So what are the alluded-to model customization options?

Philomin points to Guardrails, which lets Bedrock users configure thresholds to filter — or at least attempt to filter — models’ outputs for things like hate speech, violence and private personal or corporate information. (Generative AI models are notorious for going off the rails in problematic ways, including leaking sensitive info; AWS’ have been no exception.) He also highlighted Model Evaluation, a Bedrock tool customers can use to test how well a model — or several — perform across a given set of criteria.

Both Guardrails and Model Evaluation are now generally available following a several-months-long preview.

I feel compelled to note here that Custom Model Import only supports three model architectures at the moment — Hugging Face’s Flan-T5, Meta’s Llama and Mistral’s models — and that Vertex AI and other Bedrock-rivaling services, including Microsoft’s AI development tools on Azure, offer more or less comparable safety and evaluation features (see Azure AI Content Safety, model evaluation in Vertex and so on).
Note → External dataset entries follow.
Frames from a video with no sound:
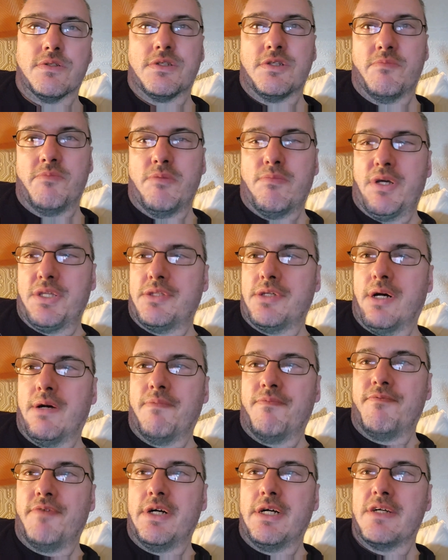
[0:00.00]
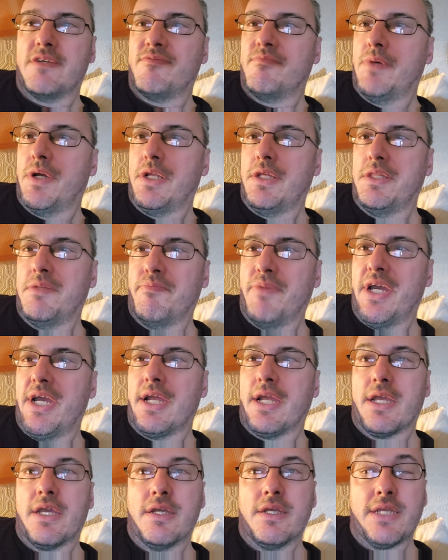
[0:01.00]
It's going to be my top 5 Money in the
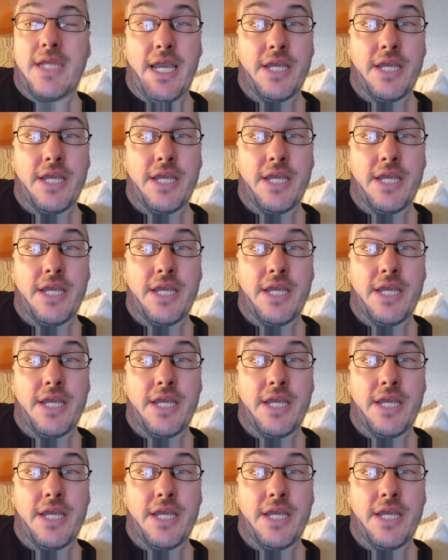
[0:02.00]
Bank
What is unique to Bedrock, though, are AWS’ Titan family of generative AI models. And — coinciding with the release of Custom Model Import — there’s several noteworthy developments on that front.

Upgraded Titan models

Titan Image Generator, AWS’ text-to-image model, is now generally available after launching in preview last November. As before, Titan Image Generator can create new images given a text description or customize existing images, for example swapping out an image background while retaining the subjects in the image.

Compared to the preview version, Titan Image Generator in GA can generate images with more “creativity,” said Philomin, without going into detail. (Your guess as to what that means is as good as mine.)

I asked Philomin if he had any more details to share about how Titan Image Generator was trained.

At the model’s debut last November, AWS was vague about which data, exactly, it used in training Titan Image Generator. Few vendors readily reveal such information; they see training data as a competitive advantage and thus keep it and info relating to it close to the chest.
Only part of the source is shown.